The potential associations of antimicrobial resistance in clinical Escherichia coli and Staphylococcus aureus across the human-animal interfaces in Chongming Island, Shanghai

Abstract Background： AMR is a significant concern within the One Health framework due to its ongoing spread across humans, animals, and the environment. Phenotypic data remains the primary form of surveillance data for AMR. Yet, there is a noticeable absence of thorough data analysis across various interfaces. Methods: The AMR phenotypic data of clinical and food animal E. coli and S. aureusfrom Chongming Island over the past five years were analyzed to determine the key characteristics of AMR and its association at the human-animal interface. Results: The clinical isolates of E. coli and S. aureus demonstrated a significant level of AMR rates, including penicillins (83.92%), cephems (63.05%), fluoroquinolones (62.21%), tetracyclines (57.77%) for E. coli and penicillinase-labile penicillins (90.89%), macrolides (51.51%), penicillinase-stable penicillins (43.96%), lincosamides (43.55%) for S. aureus.. ESBL-positive E. coli isolates account for 53.26% (1398/2526), with MRSA prevalence at 43.81% (435/993).
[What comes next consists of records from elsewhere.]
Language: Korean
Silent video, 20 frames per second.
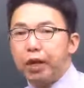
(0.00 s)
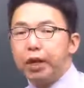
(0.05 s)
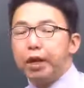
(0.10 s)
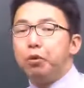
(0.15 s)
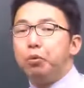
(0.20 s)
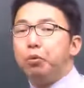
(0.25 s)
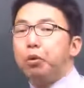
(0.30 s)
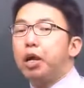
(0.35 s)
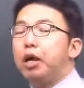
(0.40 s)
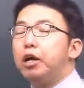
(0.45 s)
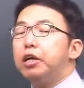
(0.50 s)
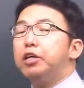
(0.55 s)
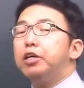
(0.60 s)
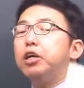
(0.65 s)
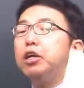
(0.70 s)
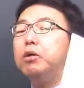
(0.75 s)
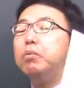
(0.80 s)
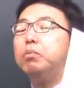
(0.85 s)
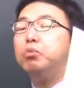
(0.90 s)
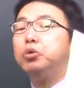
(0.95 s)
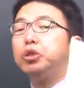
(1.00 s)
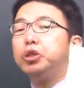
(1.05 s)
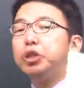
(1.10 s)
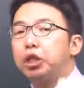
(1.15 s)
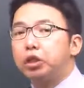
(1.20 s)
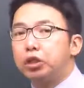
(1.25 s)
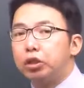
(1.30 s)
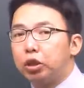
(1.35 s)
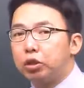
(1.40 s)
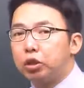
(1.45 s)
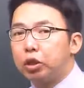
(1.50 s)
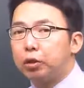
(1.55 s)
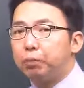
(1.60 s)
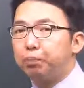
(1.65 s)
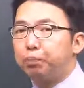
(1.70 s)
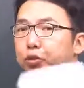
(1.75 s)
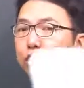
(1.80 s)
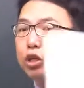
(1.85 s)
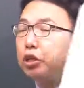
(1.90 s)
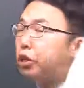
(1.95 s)
우리가 이런
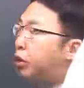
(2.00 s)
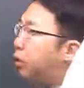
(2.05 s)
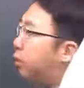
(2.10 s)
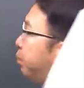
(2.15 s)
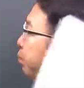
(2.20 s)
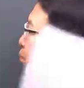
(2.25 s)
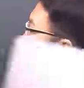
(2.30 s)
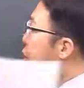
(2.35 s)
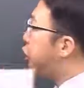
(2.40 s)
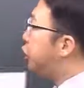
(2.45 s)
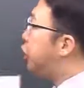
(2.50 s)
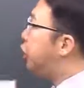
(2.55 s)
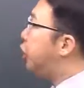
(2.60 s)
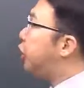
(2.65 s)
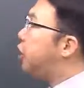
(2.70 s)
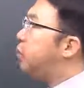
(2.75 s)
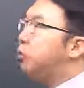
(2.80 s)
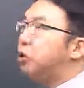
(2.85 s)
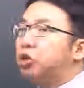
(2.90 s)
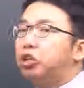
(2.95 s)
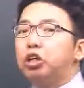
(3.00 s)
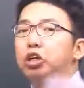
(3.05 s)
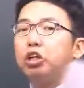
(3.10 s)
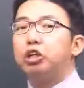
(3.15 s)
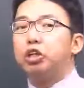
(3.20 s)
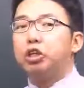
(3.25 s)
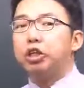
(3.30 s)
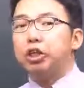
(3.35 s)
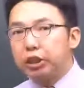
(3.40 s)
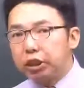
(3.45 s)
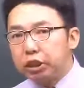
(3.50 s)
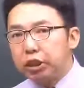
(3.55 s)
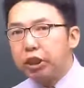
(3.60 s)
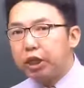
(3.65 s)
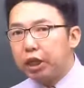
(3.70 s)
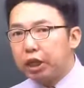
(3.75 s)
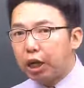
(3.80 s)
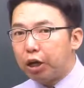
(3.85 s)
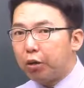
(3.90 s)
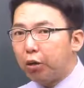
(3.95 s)
문제에서는 지금 그림이 그려져
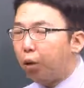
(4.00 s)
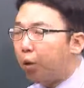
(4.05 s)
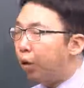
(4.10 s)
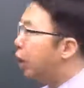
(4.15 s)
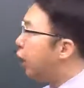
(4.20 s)
있으니까요.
Notably, there has been an increase in the number of E. coli isolates resistant to 8 to 12 antimicrobial classes, and that of S. aureus isolates resistant to 5 to 9 classes. Furthermore, certain MDR phenotypes were first identified in food animal isolates. No significant association was found in the identical AMR phenotype between food animals and clinical isolates. However, several MDR phenotypes shared by the two interfaces were identified, with 44 in E. coli and 12 in S. aureus. Through further co-occurrence analysis, 16 pairs of phenotypes were found in both clinical and food animal E. coli isolates. Moreover, two unique co-occurrence clusters of MDR were identified: Pen-βLac-Cep in clinical interface and Ami-Tet-Fpa in food animal interface. Meanwhile, three clusters were identified in clinical S. aureus, namely Ami-Mac-Lin, Ami-Mac-Flu-Lin, and PSPen-Ami-Flu-Lin and two clusters were identified in food animal isolates, namely PSPen-Mac and PSPen-Flu-Lin. Conclusion: A heightened MDR prevalence in clinical E. coli and S. aureus have been discovered. Some MDR profiles manifest in food animal interface before clinical settings, highlighting the potential for AMR association and its transmission between humans and food animals. Within the One Health framework, integrating genomic data into AMR monitoring is an essential next step.